(Data listing begins)

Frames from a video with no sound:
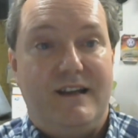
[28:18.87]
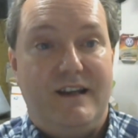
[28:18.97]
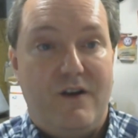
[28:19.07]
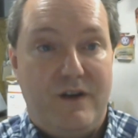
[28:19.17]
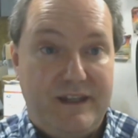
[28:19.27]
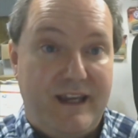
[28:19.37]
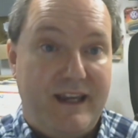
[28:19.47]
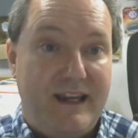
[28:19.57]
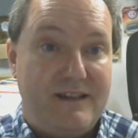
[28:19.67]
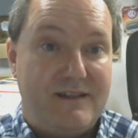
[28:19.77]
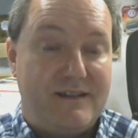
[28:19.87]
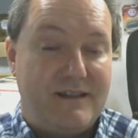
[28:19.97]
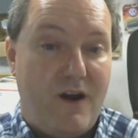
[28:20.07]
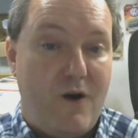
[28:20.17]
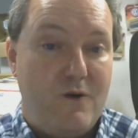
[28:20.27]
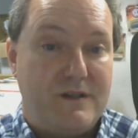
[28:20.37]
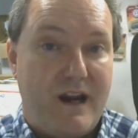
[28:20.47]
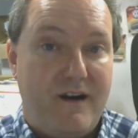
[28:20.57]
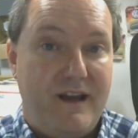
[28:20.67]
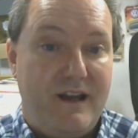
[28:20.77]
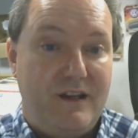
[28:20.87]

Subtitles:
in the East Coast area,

(Data listing ends)

[What you need to do]:
Each record above should be restated word for word. The pictures should not appear.

[Response to the exercise]:
Frames from a video with no sound:
[28:18.87]
[28:18.97]
[28:19.07]
[28:19.17]
[28:19.27]
[28:19.37]
[28:19.47]
[28:19.57]
[28:19.67]
[28:19.77]
[28:19.87]
[28:19.97]
[28:20.07]
[28:20.17]
[28:20.27]
[28:20.37]
[28:20.47]
[28:20.57]
[28:20.67]
[28:20.77]
[28:20.87]

Subtitles:
in the East Coast area,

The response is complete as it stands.